The CMMC is a certification created by the Department of Defense (DoD) to enhance cybersecurity against ever-changing threats in the defense sector. It was designed to protect sensitive, unclassified information that the department or other government entities exchange with contractors and subcontractors.
If you’re unfamiliar with CMMC, you may wonder what the requirements are or why compliance with them matters. This blog will delve into the crucial details of the CMMC and the reasons organizations should have these requirements on their radar.
About the CMMC
The Cybersecurity Maturity Model Certification (CMMC) was introduced in 2020 to ensure that defense contractors comply with a baseline level of cybersecurity practices. The certification’s goal is to protect sensitive defense information. Because the tools that hackers use to access information are constantly evolving, the CMMC has seen quite a few changes to keep up with them.
Cybersecurity protection is essential to national security, but malicious cyber activity also hemorrhages money from the economy. A report from The White House Council of Economic Advisers claims that the US economy lost anywhere between $57 and $109 billion in 2016 due to cyberattacks.
The DoD developed the CMMC in response to the national security, and economic menace cybersecurity breaches were causing.

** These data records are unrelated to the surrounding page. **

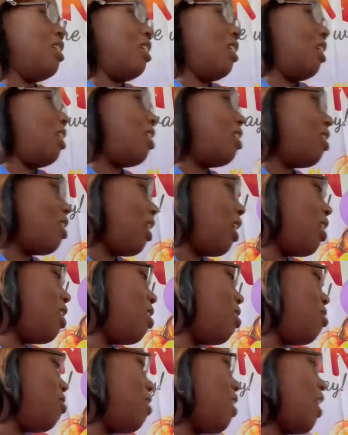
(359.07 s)
in, like,
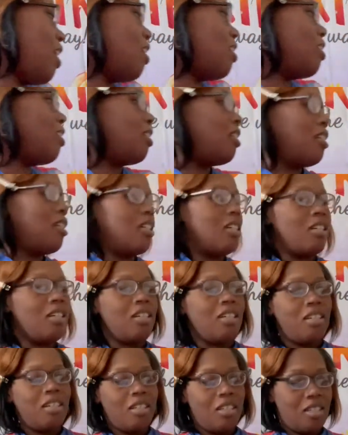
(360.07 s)
you gotta,
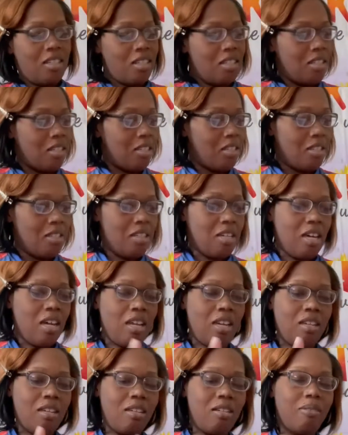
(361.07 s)
you
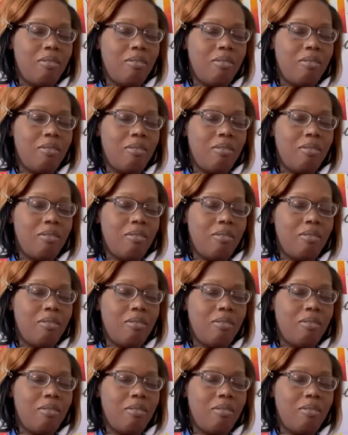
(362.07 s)
gotta,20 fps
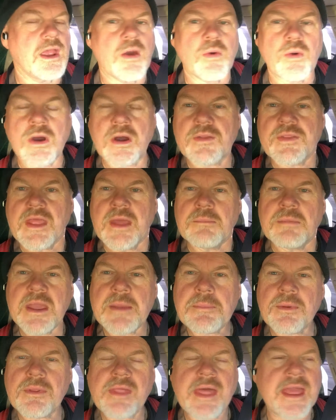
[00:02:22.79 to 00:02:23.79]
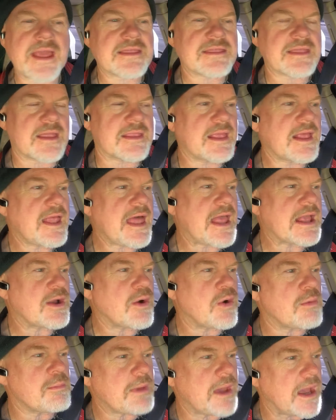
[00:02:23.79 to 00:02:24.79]
Well, people like that. They like
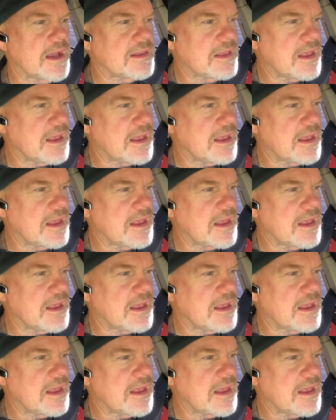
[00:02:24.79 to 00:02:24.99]
going back.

CMMC is essentially an endorsement for a contractor that states they make cybersecurity a priority in their work.
The CMMC Structure and Requirements
The certification features five levels, and each level models a set of processes and practices that prove the contractor has achieved specific cybersecurity habits.
It’s less of a list of must-dos and more of a comprehensive approach to cybersecurity; the DoD needs its contractors to be aware of a range of threats and take measures to protect sensitive information and documents from falling into the wrong hands.
The CMMC model’s five levels are cumulative – level 1 showcases a basic understanding of cyber hygiene, while level 5 is the most advanced and considered optimal. The more proof of protection an organization accomplishes, the more trust they demonstrate. The CMMC levels are as follows:
- Level 1: Basic protection of federal contracts
- Level 2: Enhanced cybersecurity maturity; transitioning to the protection of controlled unclassified information (CUI)
- Level 3: Protection of CUI
- Levels 4 and 5: Diminish the risks of advanced threats
Level 1 is what any company will likely achieve, provided they have some foundation created for cybersecurity.
If you’d like to upgrade to Level 2, you’ll have to document your cybersecurity policies to prove your efforts.
Levels 4 and 5 include everything from previous levels and a way to show a proactive approach to threats and auditing processes put in place to improve security infrastructure constantly.
Contracts that require a level 4 or 5 are relatively rare, but having the certification does present your organization as an ironclad environment that takes cybersecurity threats seriously.
Aiming high in these situations is beneficial, as higher certification levels ensure you’ll be considered for virtually any government contract.
How You Can Get and Stay Certified
Contractors seeking CMMC certification will undergo third-party vetting and analysis. Organizations should perform a cybersecurity audit before they attempt certification; the audit will give you a chance to identify and fix any issues, so you’re more likely to have success during the third party’s audit.
It’s also recommended that your organization is familiar with all of the requirements. It’s much easier to hit a specific certification level if you’re focusing on honing the details associated with that level.
CMMC certification is valid for three years, but you’ll want to maintain security measures to stay certified. Not only for future certifications but also to have a standardized process for security to train new personnel and ensure consistency throughout the organization.
You’ll want to prove that you’re capable of securing sensitive information, so it’s always in your best interest to document everything and keep up with new threats or cybersecurity information.
Why Organizations Should Aim for Compliance
An organization looking to work with the government or DoD will likely need some level of CMMC compliance. The compliance level will vary between contracts, but those requiring higher certification are usually the most lucrative.
However, CMMC isn’t just exclusive to government work. Proving your commitment to cybersecurity practices is something worthwhile for any client. And operating within CMMC guidelines is sure to enhance your security measures, improve your credibility, and give you some extra peace of mind.
With the recent changes, CMMC certification is becoming a popular security certification. But it’s less about getting a title and more about sustaining good business practices. CMMC requirements will outline how you can receive certification. Yet, it’s still up to the organization to prove to the DoD that they can stay CMMC compliant throughout the contract’s duration.
So while CMMC certification is valuable for securing contracts right now, CMMC compliance is essential for building your reputation, making it easier to acquire even more contracts in the future.